=== WHAT THE TASK ASKS ===
Beginning at the line that holds "[00:06:11.00 to 00:06:11.90]", copy the material below exactly through its last line.
────────────────────────────────────────
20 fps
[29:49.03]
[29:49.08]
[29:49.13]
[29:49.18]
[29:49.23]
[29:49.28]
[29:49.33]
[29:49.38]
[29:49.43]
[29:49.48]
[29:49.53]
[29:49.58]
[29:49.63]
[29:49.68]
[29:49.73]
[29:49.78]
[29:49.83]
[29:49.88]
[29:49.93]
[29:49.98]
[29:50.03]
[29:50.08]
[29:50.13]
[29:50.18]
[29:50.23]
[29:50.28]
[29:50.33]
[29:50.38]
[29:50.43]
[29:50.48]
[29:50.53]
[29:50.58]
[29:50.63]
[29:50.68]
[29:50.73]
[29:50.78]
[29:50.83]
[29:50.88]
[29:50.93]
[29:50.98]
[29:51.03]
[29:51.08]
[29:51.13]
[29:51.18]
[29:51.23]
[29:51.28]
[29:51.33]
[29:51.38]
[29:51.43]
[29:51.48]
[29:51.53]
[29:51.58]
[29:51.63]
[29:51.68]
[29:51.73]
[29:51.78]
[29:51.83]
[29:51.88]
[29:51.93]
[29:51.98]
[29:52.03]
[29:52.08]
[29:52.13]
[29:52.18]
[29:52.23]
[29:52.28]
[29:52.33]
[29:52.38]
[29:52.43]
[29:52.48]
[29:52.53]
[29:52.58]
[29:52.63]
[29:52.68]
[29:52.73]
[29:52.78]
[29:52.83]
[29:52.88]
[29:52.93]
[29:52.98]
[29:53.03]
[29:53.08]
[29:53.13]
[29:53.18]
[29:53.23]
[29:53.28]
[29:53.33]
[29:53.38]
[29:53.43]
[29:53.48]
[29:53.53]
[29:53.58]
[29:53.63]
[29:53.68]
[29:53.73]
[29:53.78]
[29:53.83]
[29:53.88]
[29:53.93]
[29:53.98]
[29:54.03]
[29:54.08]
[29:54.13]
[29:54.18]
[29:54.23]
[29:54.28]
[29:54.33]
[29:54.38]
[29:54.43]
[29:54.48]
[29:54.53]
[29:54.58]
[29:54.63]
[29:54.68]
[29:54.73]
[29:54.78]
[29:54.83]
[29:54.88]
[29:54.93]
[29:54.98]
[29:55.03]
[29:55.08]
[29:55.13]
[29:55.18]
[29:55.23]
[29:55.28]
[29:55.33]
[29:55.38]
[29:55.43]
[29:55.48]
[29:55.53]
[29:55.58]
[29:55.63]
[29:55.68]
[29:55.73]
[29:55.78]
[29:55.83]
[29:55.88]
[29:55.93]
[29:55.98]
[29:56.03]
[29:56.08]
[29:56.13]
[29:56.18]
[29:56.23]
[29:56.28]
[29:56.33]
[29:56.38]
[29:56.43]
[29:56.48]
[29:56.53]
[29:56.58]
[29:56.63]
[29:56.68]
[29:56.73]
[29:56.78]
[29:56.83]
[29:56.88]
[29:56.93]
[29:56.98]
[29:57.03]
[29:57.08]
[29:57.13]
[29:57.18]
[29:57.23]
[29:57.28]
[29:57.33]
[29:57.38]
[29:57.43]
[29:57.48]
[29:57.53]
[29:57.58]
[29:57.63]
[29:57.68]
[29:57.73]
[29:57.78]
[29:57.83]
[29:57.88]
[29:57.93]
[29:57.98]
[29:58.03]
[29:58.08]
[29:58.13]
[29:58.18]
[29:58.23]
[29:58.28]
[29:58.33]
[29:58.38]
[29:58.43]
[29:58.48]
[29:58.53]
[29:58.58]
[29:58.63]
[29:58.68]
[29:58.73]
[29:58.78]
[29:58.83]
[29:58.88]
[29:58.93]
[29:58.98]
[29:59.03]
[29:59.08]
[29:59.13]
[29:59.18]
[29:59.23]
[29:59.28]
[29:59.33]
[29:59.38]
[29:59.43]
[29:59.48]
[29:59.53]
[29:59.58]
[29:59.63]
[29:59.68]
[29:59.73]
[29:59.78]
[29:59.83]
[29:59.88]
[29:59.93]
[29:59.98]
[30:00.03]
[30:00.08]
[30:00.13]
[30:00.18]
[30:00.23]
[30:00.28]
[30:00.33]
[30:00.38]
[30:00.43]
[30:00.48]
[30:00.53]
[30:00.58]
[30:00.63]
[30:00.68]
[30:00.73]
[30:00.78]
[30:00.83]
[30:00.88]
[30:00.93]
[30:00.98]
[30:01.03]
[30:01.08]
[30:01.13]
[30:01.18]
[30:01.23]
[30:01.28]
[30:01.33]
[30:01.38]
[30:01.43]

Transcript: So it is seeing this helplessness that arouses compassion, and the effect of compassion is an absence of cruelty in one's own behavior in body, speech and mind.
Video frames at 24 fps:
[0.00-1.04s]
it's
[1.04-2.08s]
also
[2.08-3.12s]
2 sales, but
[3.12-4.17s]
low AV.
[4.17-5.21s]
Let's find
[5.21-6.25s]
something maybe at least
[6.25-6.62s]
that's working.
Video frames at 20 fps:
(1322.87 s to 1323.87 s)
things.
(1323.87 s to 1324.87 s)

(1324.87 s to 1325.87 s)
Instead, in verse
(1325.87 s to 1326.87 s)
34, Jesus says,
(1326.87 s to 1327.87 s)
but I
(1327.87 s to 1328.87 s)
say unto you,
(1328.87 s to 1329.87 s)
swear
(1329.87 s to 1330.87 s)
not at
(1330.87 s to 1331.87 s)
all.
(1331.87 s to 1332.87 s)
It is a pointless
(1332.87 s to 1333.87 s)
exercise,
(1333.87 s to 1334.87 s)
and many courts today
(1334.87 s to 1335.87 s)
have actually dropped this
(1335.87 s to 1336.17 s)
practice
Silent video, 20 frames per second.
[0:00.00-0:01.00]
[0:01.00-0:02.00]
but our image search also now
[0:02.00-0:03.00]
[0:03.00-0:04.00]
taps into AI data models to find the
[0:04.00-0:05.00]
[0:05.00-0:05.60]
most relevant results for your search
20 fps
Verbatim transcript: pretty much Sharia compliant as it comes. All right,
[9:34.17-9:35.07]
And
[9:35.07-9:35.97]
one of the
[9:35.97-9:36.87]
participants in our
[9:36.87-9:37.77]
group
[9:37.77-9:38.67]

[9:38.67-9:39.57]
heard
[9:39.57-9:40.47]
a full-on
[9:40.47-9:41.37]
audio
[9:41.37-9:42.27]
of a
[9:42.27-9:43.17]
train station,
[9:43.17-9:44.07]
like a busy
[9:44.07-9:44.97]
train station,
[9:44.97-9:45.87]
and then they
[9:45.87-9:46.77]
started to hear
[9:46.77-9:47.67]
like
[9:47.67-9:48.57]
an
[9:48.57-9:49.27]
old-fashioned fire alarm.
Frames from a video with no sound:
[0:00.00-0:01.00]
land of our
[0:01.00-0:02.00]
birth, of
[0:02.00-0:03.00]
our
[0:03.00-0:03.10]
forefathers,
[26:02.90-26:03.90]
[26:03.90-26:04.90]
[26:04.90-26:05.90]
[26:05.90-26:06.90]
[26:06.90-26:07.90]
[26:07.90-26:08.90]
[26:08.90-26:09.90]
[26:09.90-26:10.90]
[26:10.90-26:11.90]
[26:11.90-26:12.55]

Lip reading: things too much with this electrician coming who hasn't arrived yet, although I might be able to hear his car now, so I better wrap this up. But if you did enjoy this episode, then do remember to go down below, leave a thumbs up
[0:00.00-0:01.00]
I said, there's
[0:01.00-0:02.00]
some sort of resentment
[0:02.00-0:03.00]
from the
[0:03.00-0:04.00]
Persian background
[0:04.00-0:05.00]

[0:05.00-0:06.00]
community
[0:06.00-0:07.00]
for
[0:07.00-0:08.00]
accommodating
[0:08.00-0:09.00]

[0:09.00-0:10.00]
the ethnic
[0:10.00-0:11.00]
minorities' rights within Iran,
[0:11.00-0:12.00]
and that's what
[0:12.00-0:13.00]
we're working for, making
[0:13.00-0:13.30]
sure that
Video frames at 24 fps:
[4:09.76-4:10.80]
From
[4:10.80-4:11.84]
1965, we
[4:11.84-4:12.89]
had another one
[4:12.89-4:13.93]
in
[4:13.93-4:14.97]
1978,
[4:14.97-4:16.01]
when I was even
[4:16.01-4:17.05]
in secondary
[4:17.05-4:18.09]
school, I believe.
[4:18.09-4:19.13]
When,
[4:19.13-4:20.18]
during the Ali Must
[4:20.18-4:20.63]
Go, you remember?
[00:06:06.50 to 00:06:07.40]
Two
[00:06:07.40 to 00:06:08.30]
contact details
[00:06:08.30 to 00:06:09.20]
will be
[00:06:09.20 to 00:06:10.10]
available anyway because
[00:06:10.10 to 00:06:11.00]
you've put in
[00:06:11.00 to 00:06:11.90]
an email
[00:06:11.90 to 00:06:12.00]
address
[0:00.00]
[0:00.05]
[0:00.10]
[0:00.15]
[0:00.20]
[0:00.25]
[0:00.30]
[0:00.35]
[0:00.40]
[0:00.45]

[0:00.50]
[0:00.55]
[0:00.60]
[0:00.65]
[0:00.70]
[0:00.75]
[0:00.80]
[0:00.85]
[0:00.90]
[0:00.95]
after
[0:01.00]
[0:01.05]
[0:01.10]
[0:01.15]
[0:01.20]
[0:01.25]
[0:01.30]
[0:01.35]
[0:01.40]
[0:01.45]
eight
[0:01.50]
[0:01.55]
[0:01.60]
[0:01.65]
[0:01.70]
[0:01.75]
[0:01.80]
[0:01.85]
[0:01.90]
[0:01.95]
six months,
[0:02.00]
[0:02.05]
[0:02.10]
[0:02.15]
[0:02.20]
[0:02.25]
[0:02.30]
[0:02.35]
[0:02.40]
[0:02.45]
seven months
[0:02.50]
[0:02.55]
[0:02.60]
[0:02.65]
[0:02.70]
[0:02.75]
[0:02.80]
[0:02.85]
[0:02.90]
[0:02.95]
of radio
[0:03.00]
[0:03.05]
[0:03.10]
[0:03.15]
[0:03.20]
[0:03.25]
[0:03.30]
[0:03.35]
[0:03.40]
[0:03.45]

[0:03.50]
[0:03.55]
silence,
────────────────────────────────────────
=== ANSWER TO THIS EXERCISE ===
[00:06:11.00 to 00:06:11.90]
an email
[00:06:11.90 to 00:06:12.00]
address
[0:00.00]
[0:00.05]
[0:00.10]
[0:00.15]
[0:00.20]
[0:00.25]
[0:00.30]
[0:00.35]
[0:00.40]
[0:00.45]

[0:00.50]
[0:00.55]
[0:00.60]
[0:00.65]
[0:00.70]
[0:00.75]
[0:00.80]
[0:00.85]
[0:00.90]
[0:00.95]
after
[0:01.00]
[0:01.05]
[0:01.10]
[0:01.15]
[0:01.20]
[0:01.25]
[0:01.30]
[0:01.35]
[0:01.40]
[0:01.45]
eight
[0:01.50]
[0:01.55]
[0:01.60]
[0:01.65]
[0:01.70]
[0:01.75]
[0:01.80]
[0:01.85]
[0:01.90]
[0:01.95]
six months,
[0:02.00]
[0:02.05]
[0:02.10]
[0:02.15]
[0:02.20]
[0:02.25]
[0:02.30]
[0:02.35]
[0:02.40]
[0:02.45]
seven months
[0:02.50]
[0:02.55]
[0:02.60]
[0:02.65]
[0:02.70]
[0:02.75]
[0:02.80]
[0:02.85]
[0:02.90]
[0:02.95]
of radio
[0:03.00]
[0:03.05]
[0:03.10]
[0:03.15]
[0:03.20]
[0:03.25]
[0:03.30]
[0:03.35]
[0:03.40]
[0:03.45]

[0:03.50]
[0:03.55]
silence,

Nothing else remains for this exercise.